• **DATA RECORDS**:

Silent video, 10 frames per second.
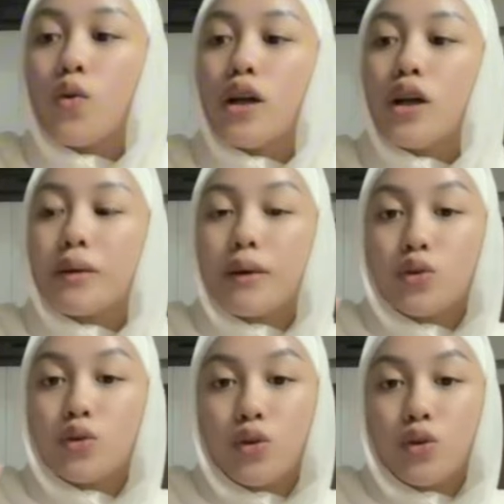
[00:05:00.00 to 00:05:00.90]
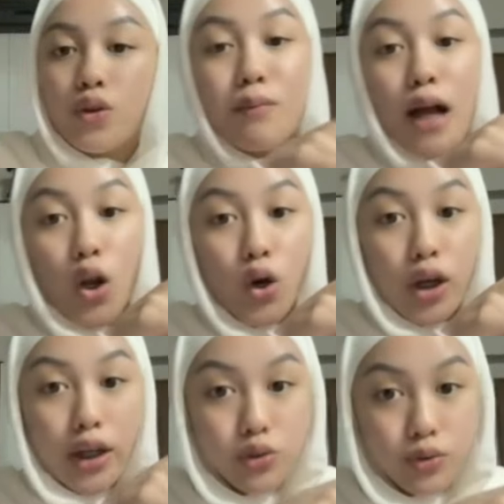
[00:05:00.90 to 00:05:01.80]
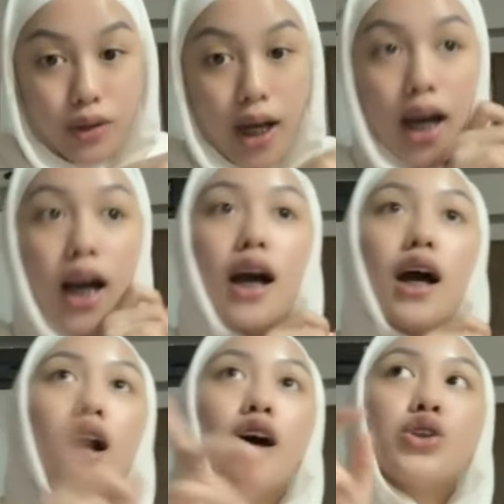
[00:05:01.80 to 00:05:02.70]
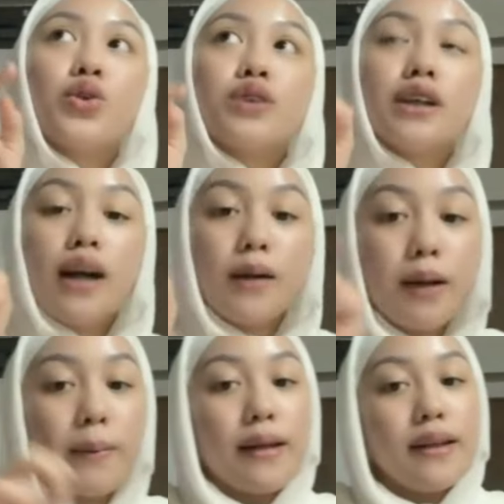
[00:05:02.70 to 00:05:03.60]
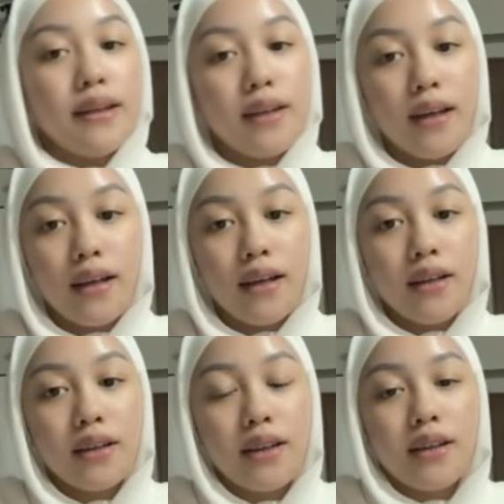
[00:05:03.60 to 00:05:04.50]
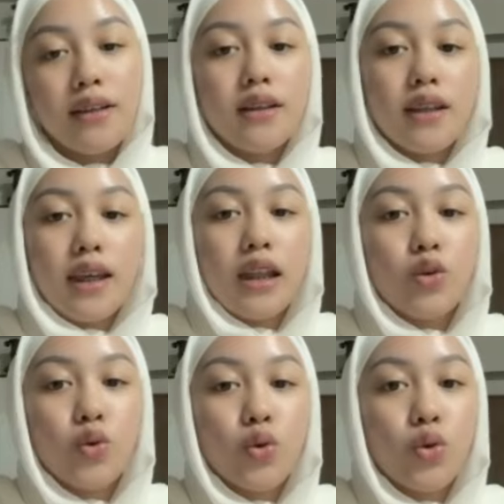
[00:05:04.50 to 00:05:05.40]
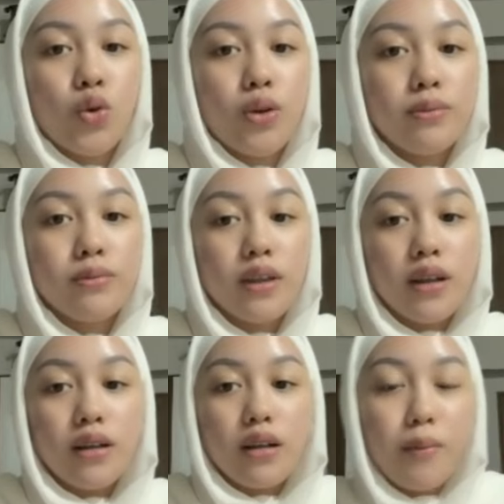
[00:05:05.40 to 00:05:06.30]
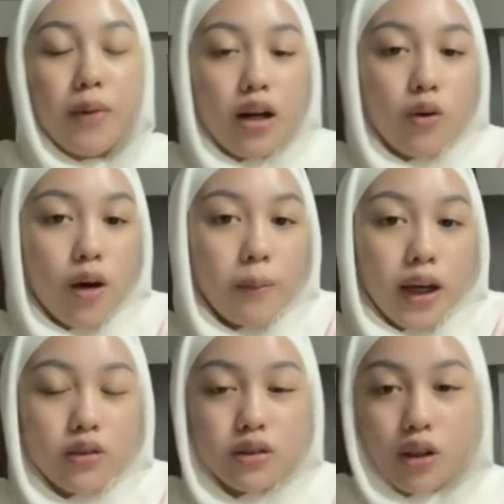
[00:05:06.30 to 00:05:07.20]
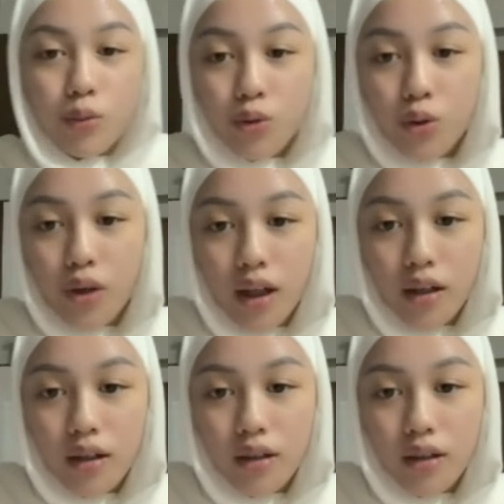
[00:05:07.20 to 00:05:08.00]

udah termasuk balkonnya juga, terus ada kamar mandinya, gitu. Kamar aku apa yang harus dirunturin?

• **WHAT IS BEING ASKED**: Starting at the line that contains "[00:05:03.60 to 00:05:04.50]", transcribe every line through the end of the listing exactly, including both end lines and excluding pictures.

• **REPLY**:
[00:05:03.60 to 00:05:04.50]
[00:05:04.50 to 00:05:05.40]
[00:05:05.40 to 00:05:06.30]
[00:05:06.30 to 00:05:07.20]
[00:05:07.20 to 00:05:08.00]

udah termasuk balkonnya juga, terus ada kamar mandinya, gitu. Kamar aku apa yang harus dirunturin?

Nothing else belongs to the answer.